**WORK INSTRUCTIONS**
When you write out the records, keep every word exact and drop the pictures.

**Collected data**

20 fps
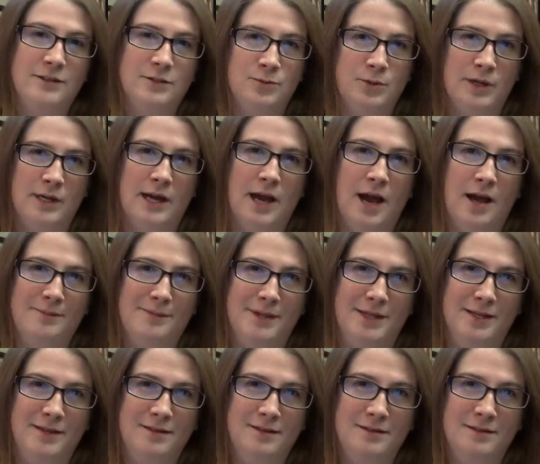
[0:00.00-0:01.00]
is what got
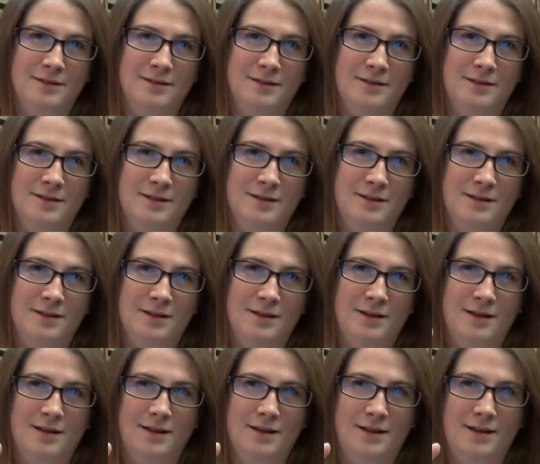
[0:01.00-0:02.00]
me.
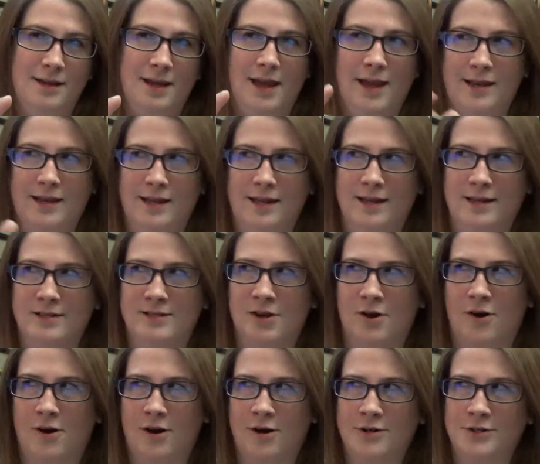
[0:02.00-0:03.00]
And it's
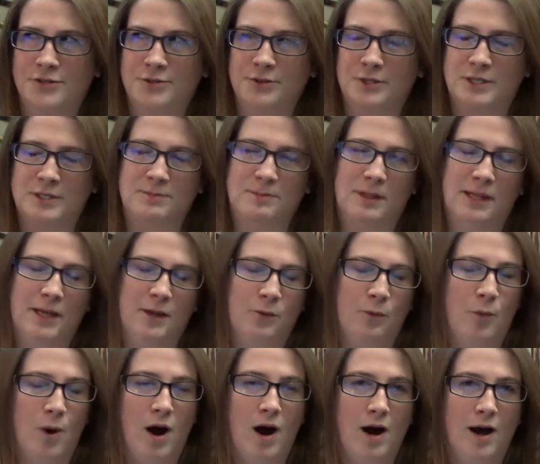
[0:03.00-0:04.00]
hard to
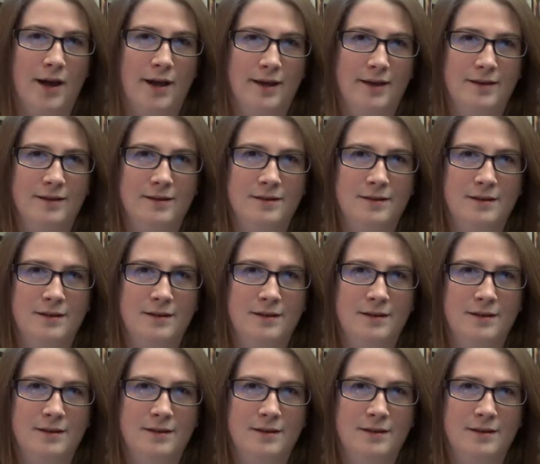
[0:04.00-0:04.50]
explain why.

**RESPONSE TO THIS EXERCISE**
20 fps
[0:00.00-0:01.00]
is what got
[0:01.00-0:02.00]
me.
[0:02.00-0:03.00]
And it's
[0:03.00-0:04.00]
hard to
[0:04.00-0:04.50]
explain why.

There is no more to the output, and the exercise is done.